Different diagonal entries in $Q$ let you prioritize some states over others (e.g., "temperature matters more than pressure").

Why Quadratic Costs? Quadratic costs are mathematically convenient (they lead to convex optimization problems with linear models) and intuitive (they create a smooth "bowl" where being twice as far from the target costs four times as much). They're the most common choice in practice.

Constraints: The MPC Superpower

Here's where MPC truly shines compared to simpler controllers. Real systems have constraints — physical limits that must not be violated:

Input constraints: Actuator limits (max motor torque, valve positions 0-100%)
State constraints: Safety limits (max temperature, min tank level)
Rate constraints: How fast things can change (acceleration limits)
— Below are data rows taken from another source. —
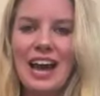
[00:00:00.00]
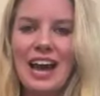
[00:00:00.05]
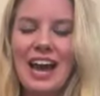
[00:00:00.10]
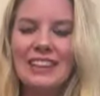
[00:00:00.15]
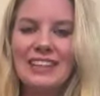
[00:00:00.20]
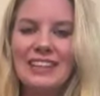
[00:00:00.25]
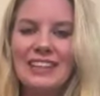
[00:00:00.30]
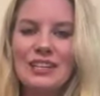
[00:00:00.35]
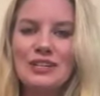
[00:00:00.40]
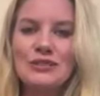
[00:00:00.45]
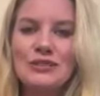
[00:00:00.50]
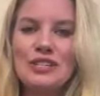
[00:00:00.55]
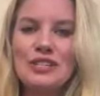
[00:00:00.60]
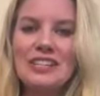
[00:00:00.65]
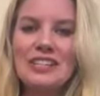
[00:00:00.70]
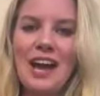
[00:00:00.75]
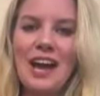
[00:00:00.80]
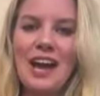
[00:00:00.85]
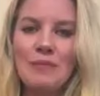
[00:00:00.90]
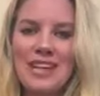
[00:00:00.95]
I think you
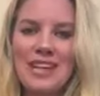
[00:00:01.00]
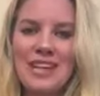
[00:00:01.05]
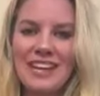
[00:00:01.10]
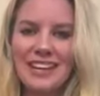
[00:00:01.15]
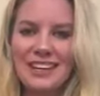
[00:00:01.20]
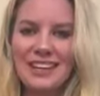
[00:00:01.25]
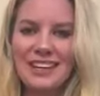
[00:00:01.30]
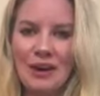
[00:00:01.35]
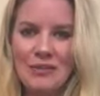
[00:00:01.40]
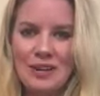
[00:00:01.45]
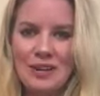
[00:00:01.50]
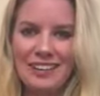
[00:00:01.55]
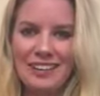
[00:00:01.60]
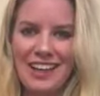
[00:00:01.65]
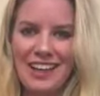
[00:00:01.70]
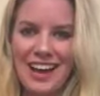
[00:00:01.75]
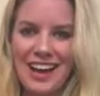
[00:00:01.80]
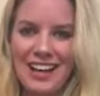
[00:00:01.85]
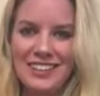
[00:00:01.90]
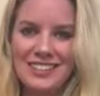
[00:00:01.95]
should come take a yoga
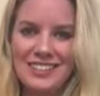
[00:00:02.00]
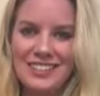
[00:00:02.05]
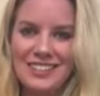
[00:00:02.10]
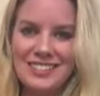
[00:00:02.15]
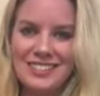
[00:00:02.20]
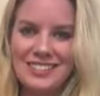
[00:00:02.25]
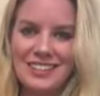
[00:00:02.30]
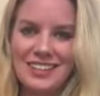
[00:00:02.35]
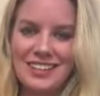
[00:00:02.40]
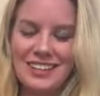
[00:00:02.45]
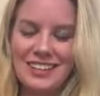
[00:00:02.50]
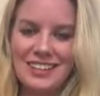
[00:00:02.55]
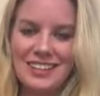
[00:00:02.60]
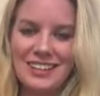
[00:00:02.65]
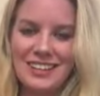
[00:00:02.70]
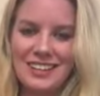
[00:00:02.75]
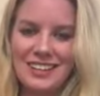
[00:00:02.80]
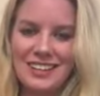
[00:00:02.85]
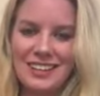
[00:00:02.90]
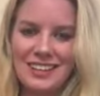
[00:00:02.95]
class
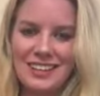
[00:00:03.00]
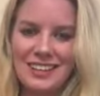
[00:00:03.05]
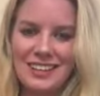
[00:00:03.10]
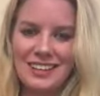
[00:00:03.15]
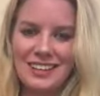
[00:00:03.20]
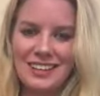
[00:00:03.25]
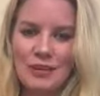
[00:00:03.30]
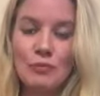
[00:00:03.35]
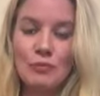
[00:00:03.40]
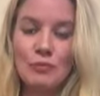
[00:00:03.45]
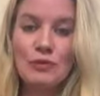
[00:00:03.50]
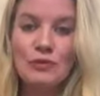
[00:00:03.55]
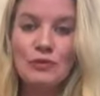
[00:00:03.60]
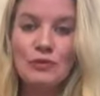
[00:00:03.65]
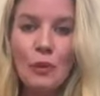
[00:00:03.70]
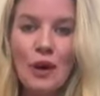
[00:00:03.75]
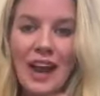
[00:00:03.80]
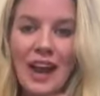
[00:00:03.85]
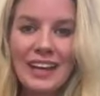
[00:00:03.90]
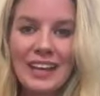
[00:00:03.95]

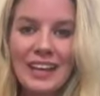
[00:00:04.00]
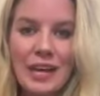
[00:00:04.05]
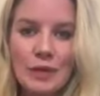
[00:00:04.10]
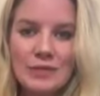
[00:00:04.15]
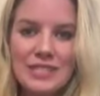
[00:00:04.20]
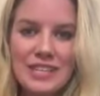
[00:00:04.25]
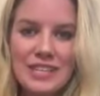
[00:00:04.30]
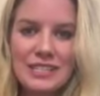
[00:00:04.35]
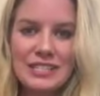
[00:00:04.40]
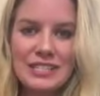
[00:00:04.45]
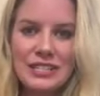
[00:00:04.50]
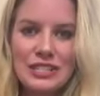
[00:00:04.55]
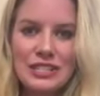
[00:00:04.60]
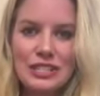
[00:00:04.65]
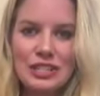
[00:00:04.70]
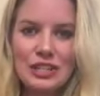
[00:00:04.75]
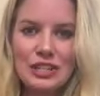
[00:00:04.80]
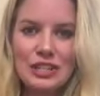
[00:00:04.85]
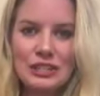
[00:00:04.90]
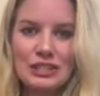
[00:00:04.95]
before I come teach it
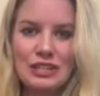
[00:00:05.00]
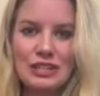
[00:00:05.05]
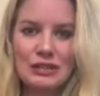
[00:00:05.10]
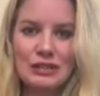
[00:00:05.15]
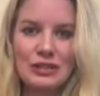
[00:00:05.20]
to your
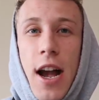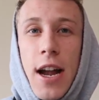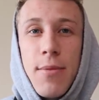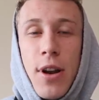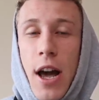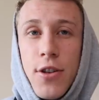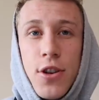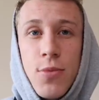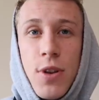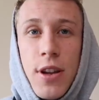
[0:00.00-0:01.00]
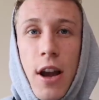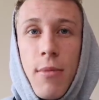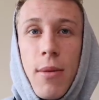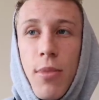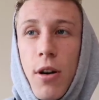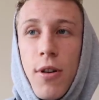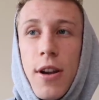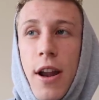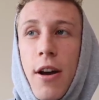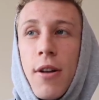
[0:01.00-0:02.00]
I'm of just speaking out my butt
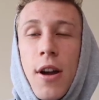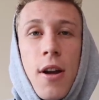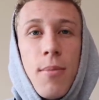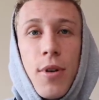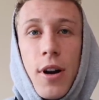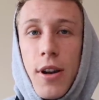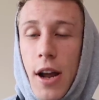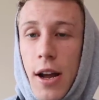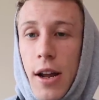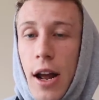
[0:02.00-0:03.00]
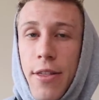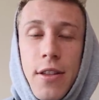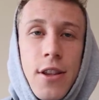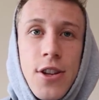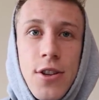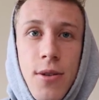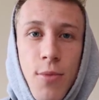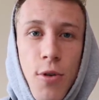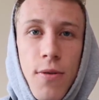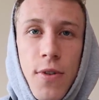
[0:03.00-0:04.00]
right now, but I think this is an
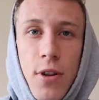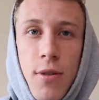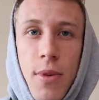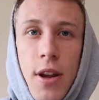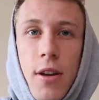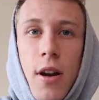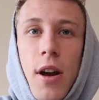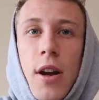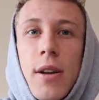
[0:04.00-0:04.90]
important video to make.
MPC handles these directly in the optimization:

\begin{aligned} u_{min} &\leq u_{k+i} \leq u_{max} & \text{(input bounds)} \\ x_{min} &\leq x_{k+i} \leq x_{max} & \text{(state bounds)} \\ \Delta u_{min} &\leq u_{k+i} - u_{k+i-1} \leq \Delta u_{max} & \text{(rate limits)} \end{aligned}

These constraints must hold for all $i = 0, 1, \ldots, N-1$ in the prediction horizon.

Why Constraints Matter

Consider a classic example: controlling the temperature of a chemical reactor. Without constraints, an optimal controller might command the heater to go to 200% power (impossible) or cool so fast that thermal shock damages the equipment (dangerous).

MPC finds the best control that respects all constraints. It automatically backs off when hitting limits, and it plans ahead to avoid constraint violations before they happen.
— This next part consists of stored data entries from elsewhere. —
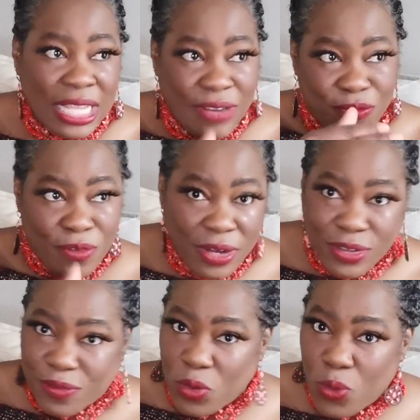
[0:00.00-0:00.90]
in
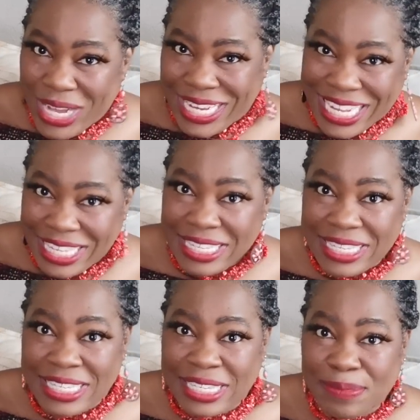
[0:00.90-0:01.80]
front of a
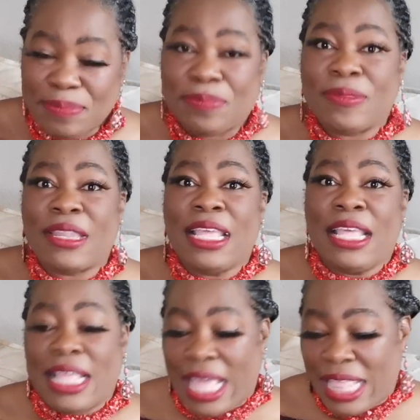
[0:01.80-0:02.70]
witness
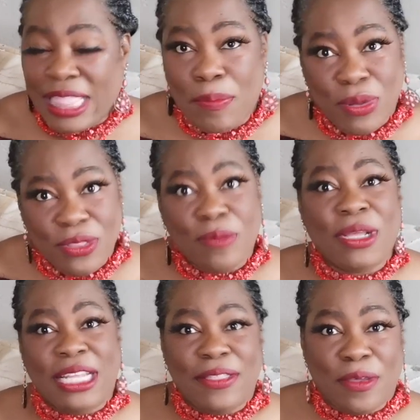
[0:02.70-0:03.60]
and they put the
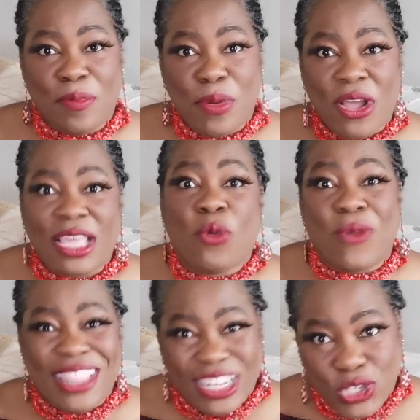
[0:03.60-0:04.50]
money in their pocket.
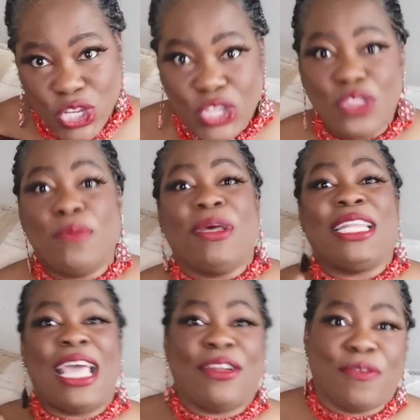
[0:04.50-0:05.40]
When they took the
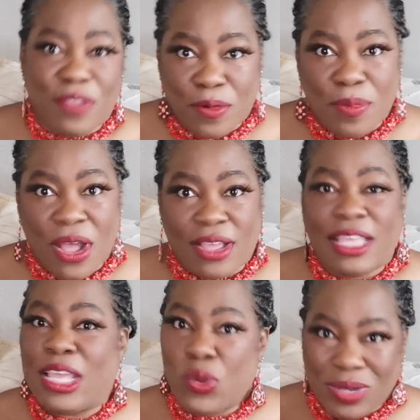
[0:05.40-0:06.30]
money out of their
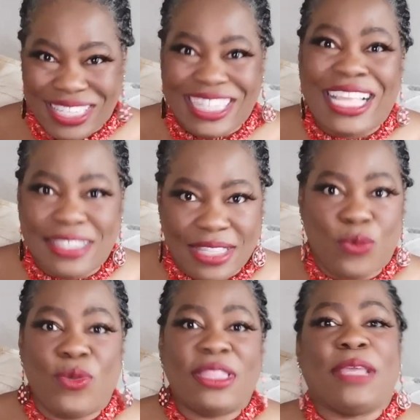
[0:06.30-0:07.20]
pocket, it was less
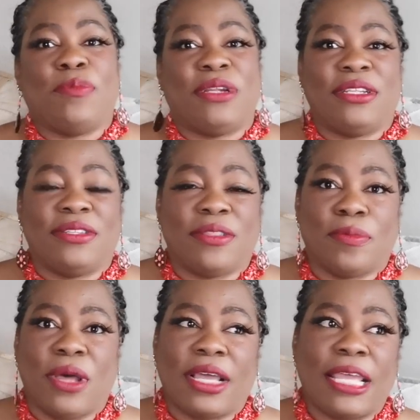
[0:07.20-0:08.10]
than what they put into the
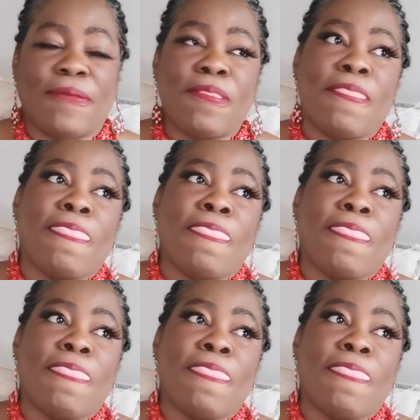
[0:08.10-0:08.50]
pocket.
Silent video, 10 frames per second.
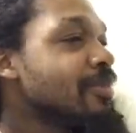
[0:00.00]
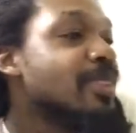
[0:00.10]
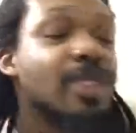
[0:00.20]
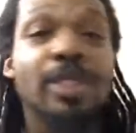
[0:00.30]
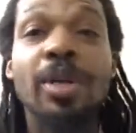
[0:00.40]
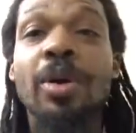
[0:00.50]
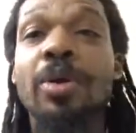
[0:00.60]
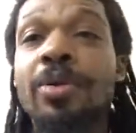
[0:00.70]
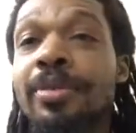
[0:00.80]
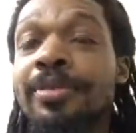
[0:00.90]

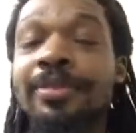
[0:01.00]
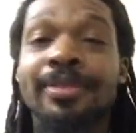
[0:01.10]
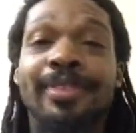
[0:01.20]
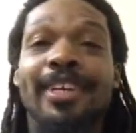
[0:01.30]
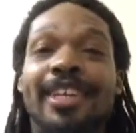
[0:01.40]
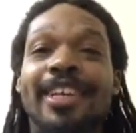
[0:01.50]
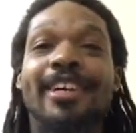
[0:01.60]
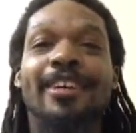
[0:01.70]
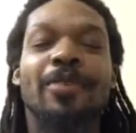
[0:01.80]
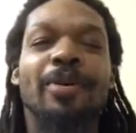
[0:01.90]
So,
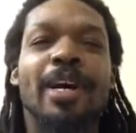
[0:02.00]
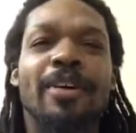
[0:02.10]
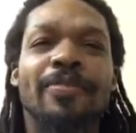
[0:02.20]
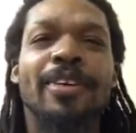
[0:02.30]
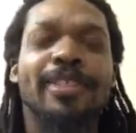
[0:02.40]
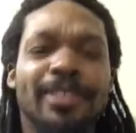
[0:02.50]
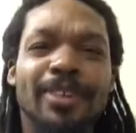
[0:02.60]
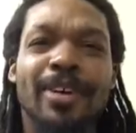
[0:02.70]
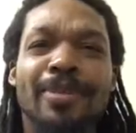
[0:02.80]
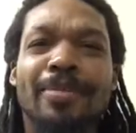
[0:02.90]
yeah, when I first
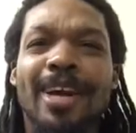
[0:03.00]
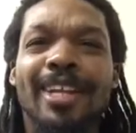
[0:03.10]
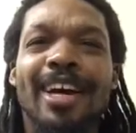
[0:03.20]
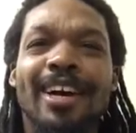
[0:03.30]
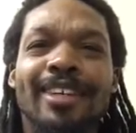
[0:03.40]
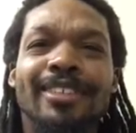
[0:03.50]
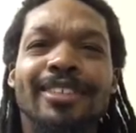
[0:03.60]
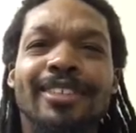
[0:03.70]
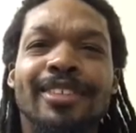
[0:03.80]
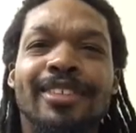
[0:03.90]
started my
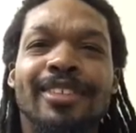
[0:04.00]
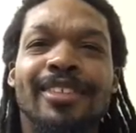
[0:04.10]
locks,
Interactive: Control with Constraints

Input Limit |u|: 1.0

Target Position: 2.0

Orange shows the control input (constrained to ±limit). Blue shows the resulting state trajectory. Notice how tighter constraints slow down the response — MPC finds the best achievable trajectory.

Constraint Satisfaction is Guaranteed: Unlike controllers where you add saturation "after the fact," MPC knows about constraints during optimization. It won't ask for the impossible, and it plans trajectories that stay within limits throughout the horizon.

The Optimization Problem

Putting it all together, at each time step $k$, MPC solves:

\begin{aligned} \min_{u_k, \ldots, u_{k+N-1}} \quad & \sum_{i=0}^{N-1} \Big[ x_{k+i}^T Q \, x_{k+i} + u_{k+i}^T R \, u_{k+i} \Big] + x_{k+N}^T Q_f \, x_{k+N} \\[1em] \text{subject to} \quad & x_{k+i+1} = A x_{k+i} + B u_{k+i}, \quad i = 0, \ldots, N-1 \\ & u_{min} \leq u_{k+i} \leq u_{max} \\ & x_{min} \leq x_{k+i} \leq x_{max} \\ & x_k = x_{current} \quad \text{(initial condition)} \end{aligned}

This is a constrained optimization problem. The decision variables are the $N$ future control inputs. The dynamics act as equality constraints linking states to inputs.

Solving the Problem

For linear MPC (linear model, quadratic cost, linear constraints), this is a Quadratic Program (QP) — a well-studied problem class with efficient solvers. Modern QP solvers can handle hundreds of variables in milliseconds, enabling real-time control.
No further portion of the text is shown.